Abstract
Due to measurement errors or interference noise, Kinect depth maps exhibit severe defects of holes and noise, which significantly affect their applicability to stereo visions. Filtering and inpainting techniques have been extensively applied to hole filling. However, they either fail to fill in large holes or introduce other artifacts near depth discontinuities, such as blurring, jagging, and ringing. The emerging reconstruction-based methods employ underlying regularized representation models to obtain relatively accurate combination coefficients, leading to improved depth recovery results. Motivated by sparse representation, this paper advocates a similarity and position constrained sparse representation for Kinect depth recovery, which considers the constraints of intensity similarity and spatial distance between reference patches and target one on sparsity penalty term, as well as position constraint of centroid pixel in the target patch on data-fidelity term. Various experimental results on real-world Kinect maps and public datasets show that the proposed method outperforms state-of-the-art methods in filling effects of both flat and discontinuous regions.
You have full access to this open access chapter, Download conference paper PDF
Similar content being viewed by others
Keywords
1 Introduction
Microsoft Kinect is a representative RGB-D sensor that has achieved great success in a wide variety of vision related applications such as augmented reality, robotics, and human-computer interactions. The performance of these applications largely depends on the quality of acquired depth images. It has been observed that Kinect depth maps suffer from various defects, including holes, wrong or inaccurate depth measurements, and interference noise. Because the depth information is unavailable in holes and depth discontinuities between objects should be preserved, the recovery of Kinect depth maps has become a challenging problem.
Qi et al. [1] proposed a fusion based method using non-local filtering scheme for restoring depth maps. He et al. [2] proposed a guided filter that can preserve sharp edge and avoid reversal artifacts when smoothing a depth map. Dakkak et al. [3] proposed an iterative diffusion method which utilizes both available depth values and color segmentation results to recover missing depth information, but the results are sensitive to the segmentation accuracy. In order to obtain more precise filter coefficients, Camplani et al. [4] used a joint bilateral filter to calculate the weights of available depth pixels according to collocated pixels in color image. Based on a joint histogram, Min et al. [5] instead proposed a weighted mode filter to prevent the output depth values from being blurred on the depth boundaries. However, filtering-based approaches often yield poor results near the depth discontinuities, especially around the large holes.

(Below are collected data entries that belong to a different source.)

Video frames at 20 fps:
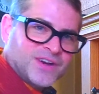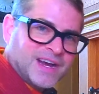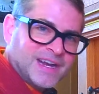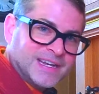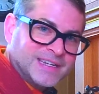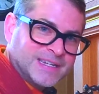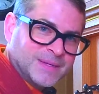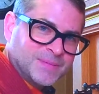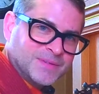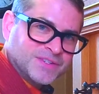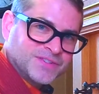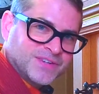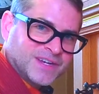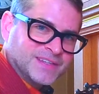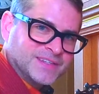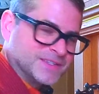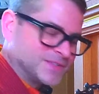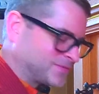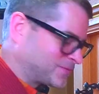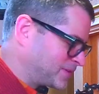to
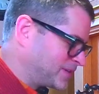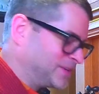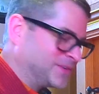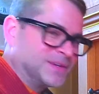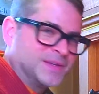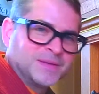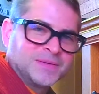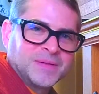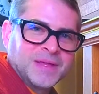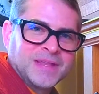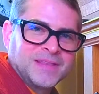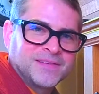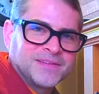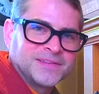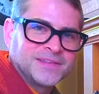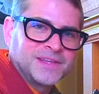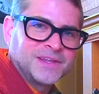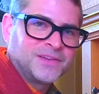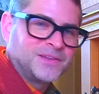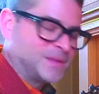demonstrate this for you. It's a little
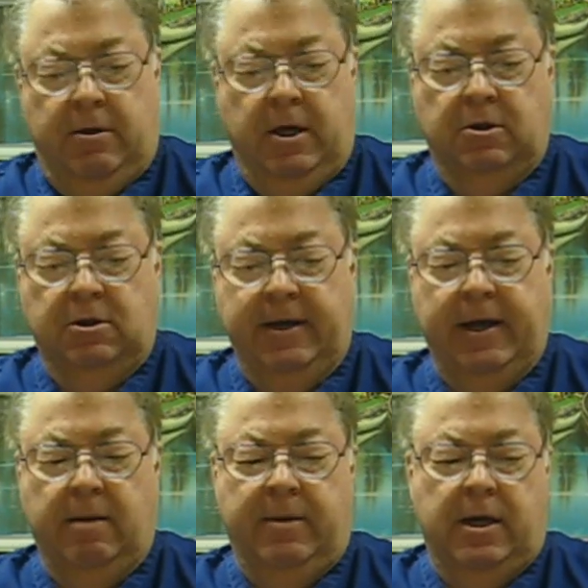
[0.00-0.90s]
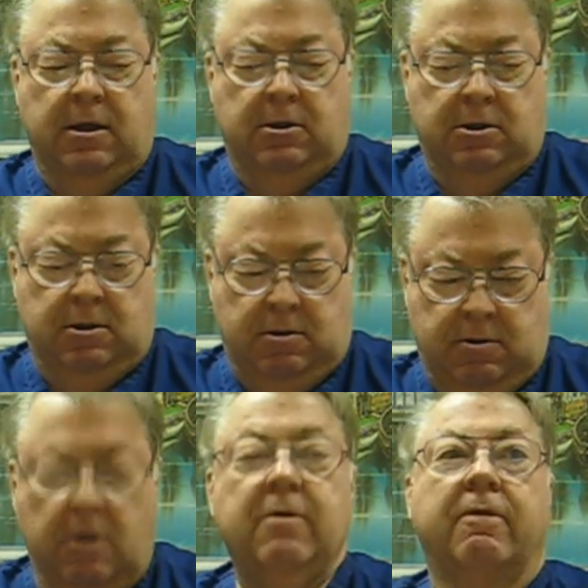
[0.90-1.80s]
Those
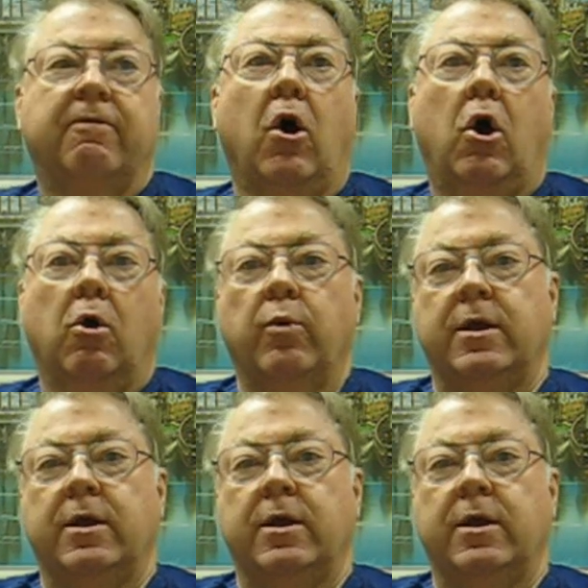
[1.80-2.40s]
ligaments fall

Inpainting techniques seem more promising in depth hole filling than filtering, interpolation and extrapolation algorithms. With an aligned color image, Liu et al. [6] proposed an extended FMM approach [7] to guide depth inpainting. Structure-based inpainting [8] fills the holes by propagating structure into the target regions via diffusion. The diffusion process makes holes blurred, and texture is thus lost. Xu et al. [9] further introduced the exemplar-based texture synthesis into structure propagation so that the blurring effects can be somewhat avoided. In order to prevent edge fatting or shrinking after hole inpainting, Miao et al. [10] used the fluctuating edge region in depth map to assist hole completion. However, the missing depth values near the object contour are directly assigned to the mean of available depth values in fluctuating edge region, which is hence inaccurate for representing the depth contours.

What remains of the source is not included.